**Work to complete:** Leave out all pictures. Extract exactly the lines from the one containing "[0:00.20-0:00.40]" through the end of the data.

Saved data entries
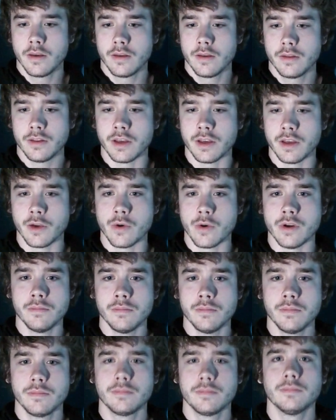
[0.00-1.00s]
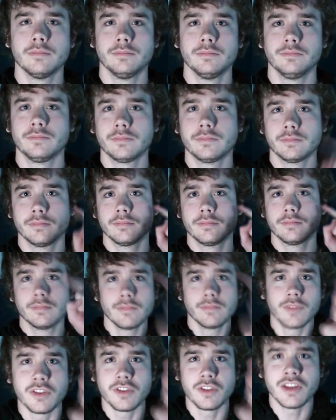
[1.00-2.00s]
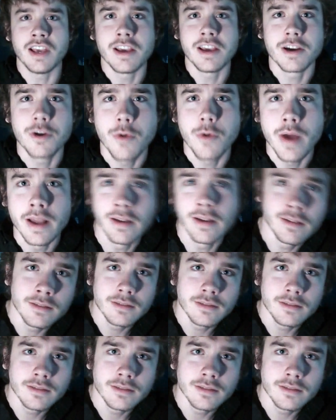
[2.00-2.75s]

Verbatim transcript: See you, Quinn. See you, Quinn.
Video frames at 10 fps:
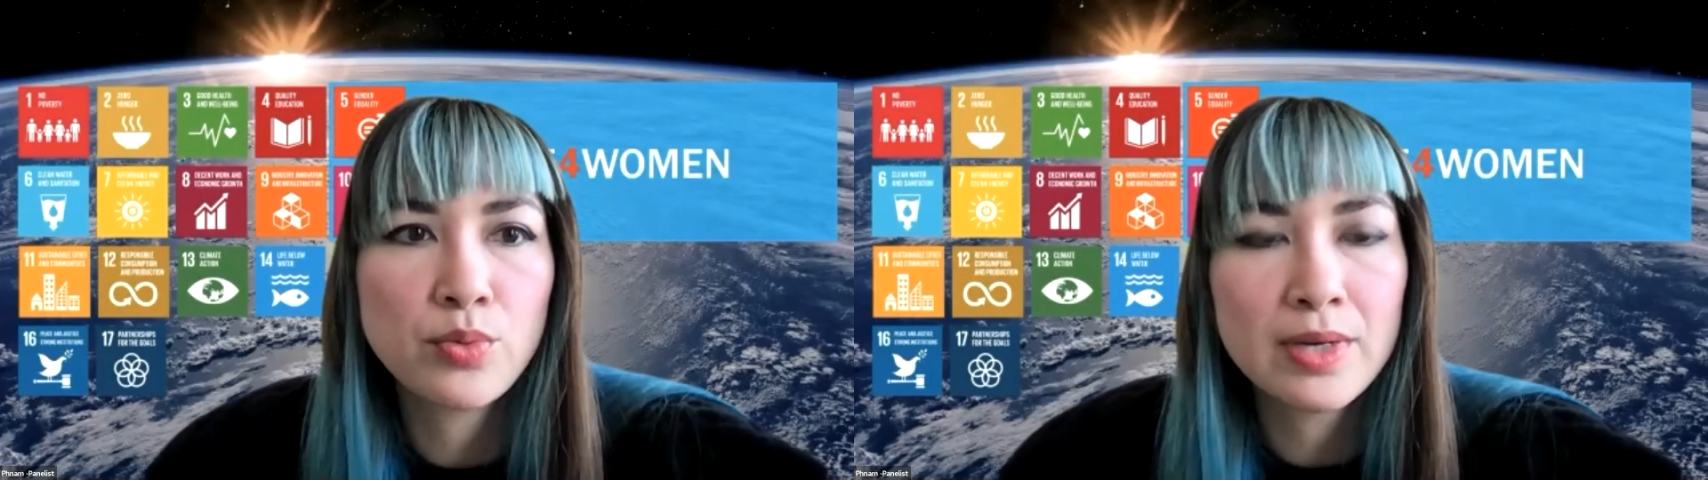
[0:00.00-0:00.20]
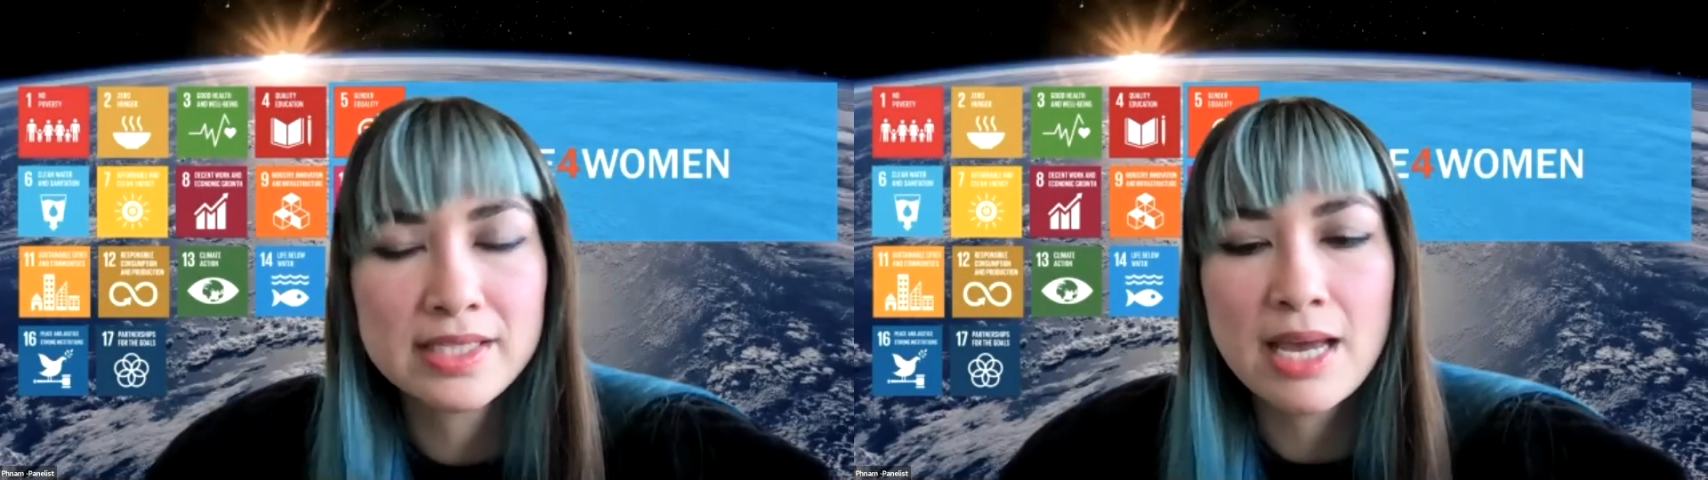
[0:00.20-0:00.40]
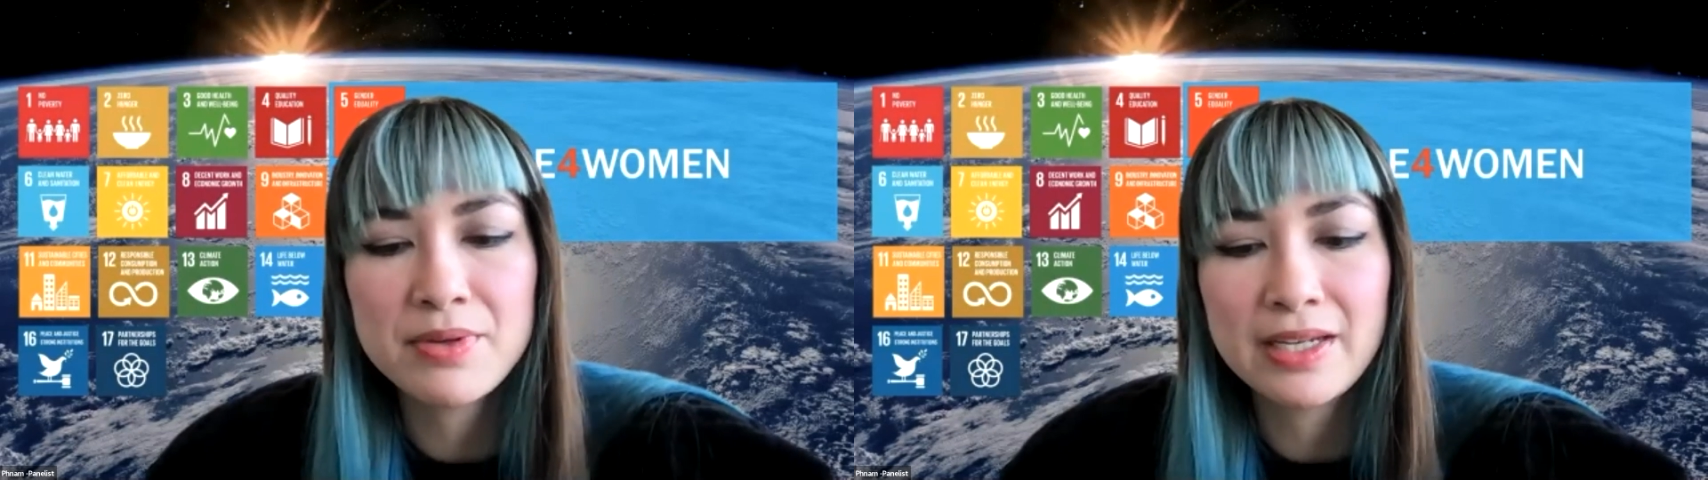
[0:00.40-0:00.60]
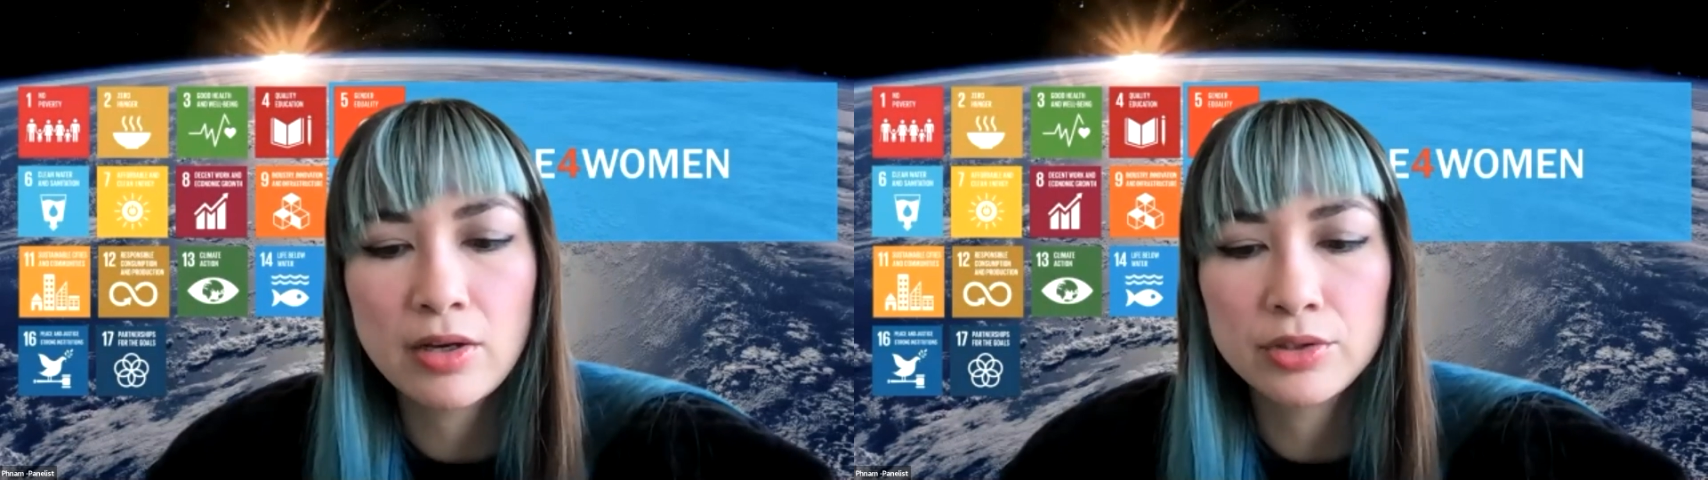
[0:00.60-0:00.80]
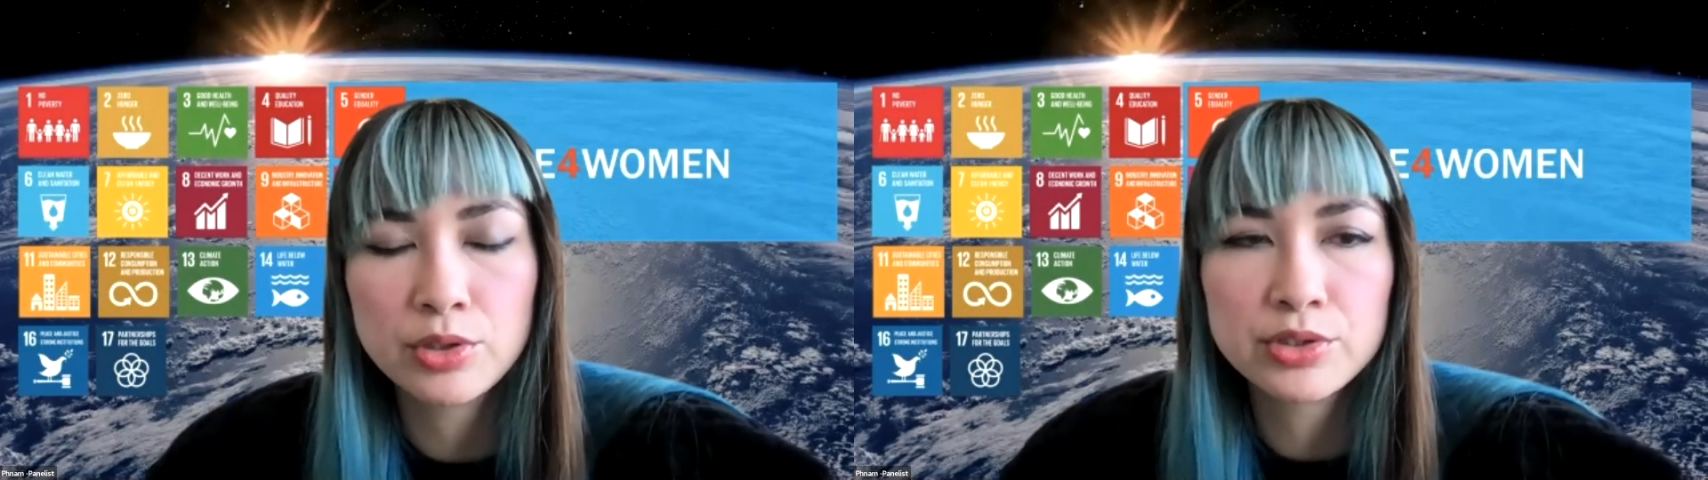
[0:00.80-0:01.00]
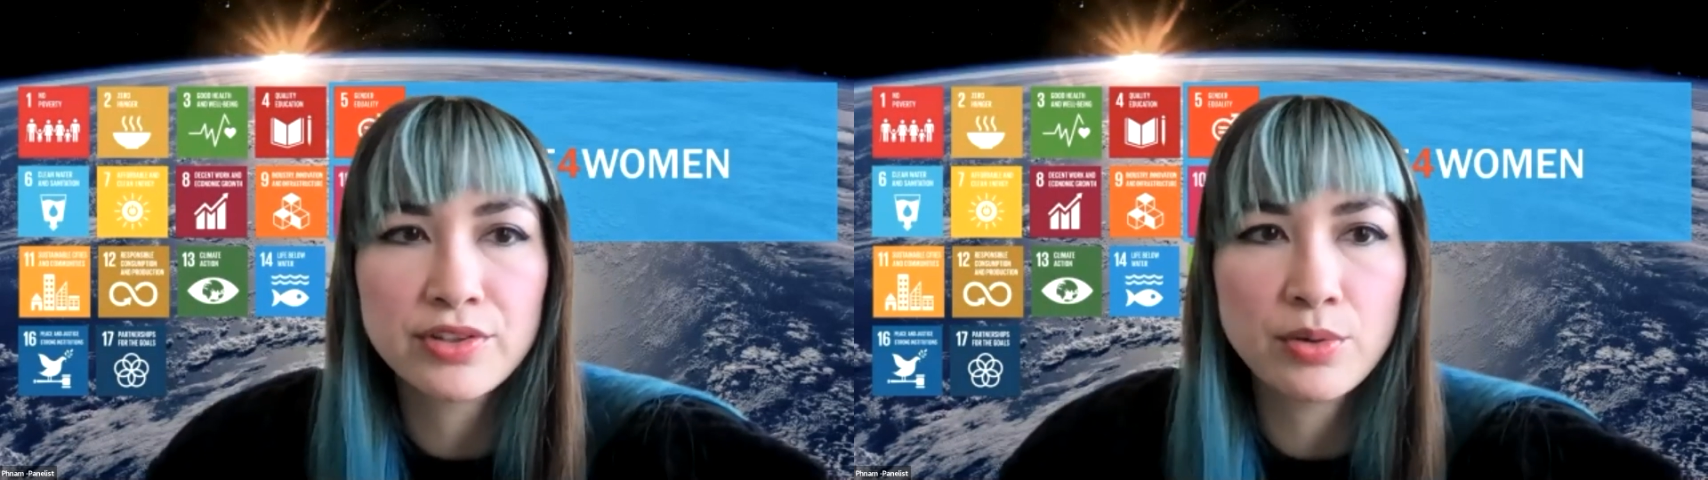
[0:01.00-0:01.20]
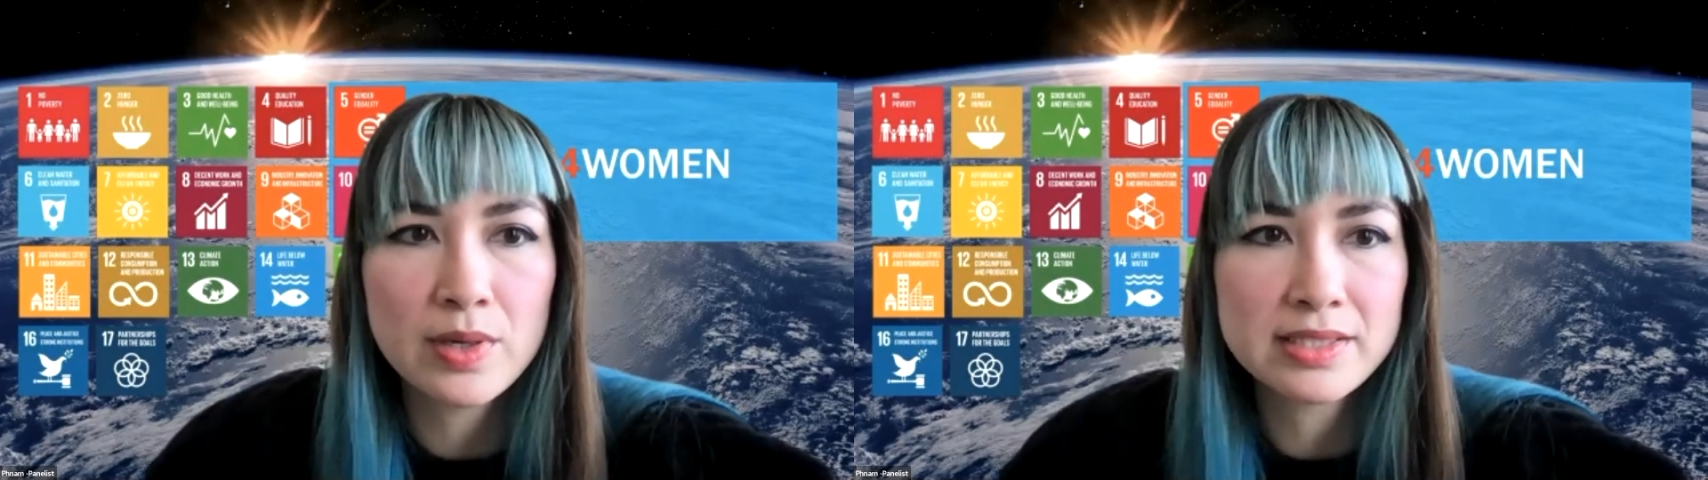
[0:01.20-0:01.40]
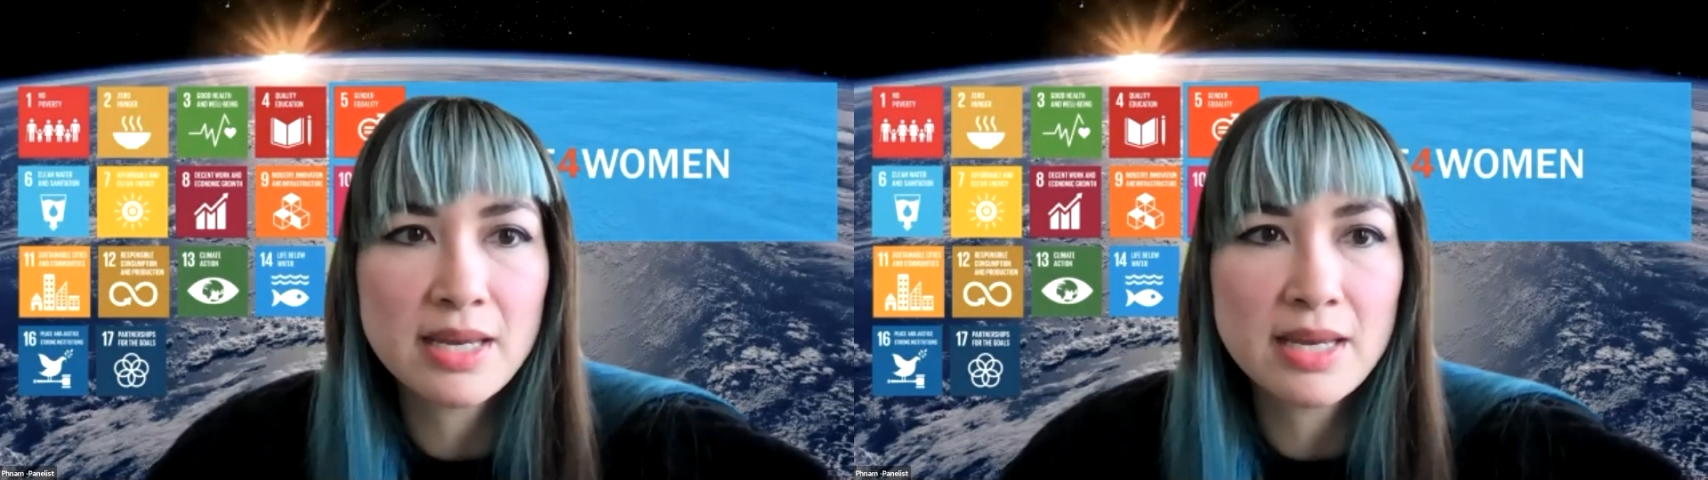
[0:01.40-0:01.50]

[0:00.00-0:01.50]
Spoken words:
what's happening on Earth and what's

**Solution to this problem:**
[0:00.20-0:00.40]
[0:00.40-0:00.60]
[0:00.60-0:00.80]
[0:00.80-0:01.00]
[0:01.00-0:01.20]
[0:01.20-0:01.40]
[0:01.40-0:01.50]

[0:00.00-0:01.50]
Spoken words:
what's happening on Earth and what's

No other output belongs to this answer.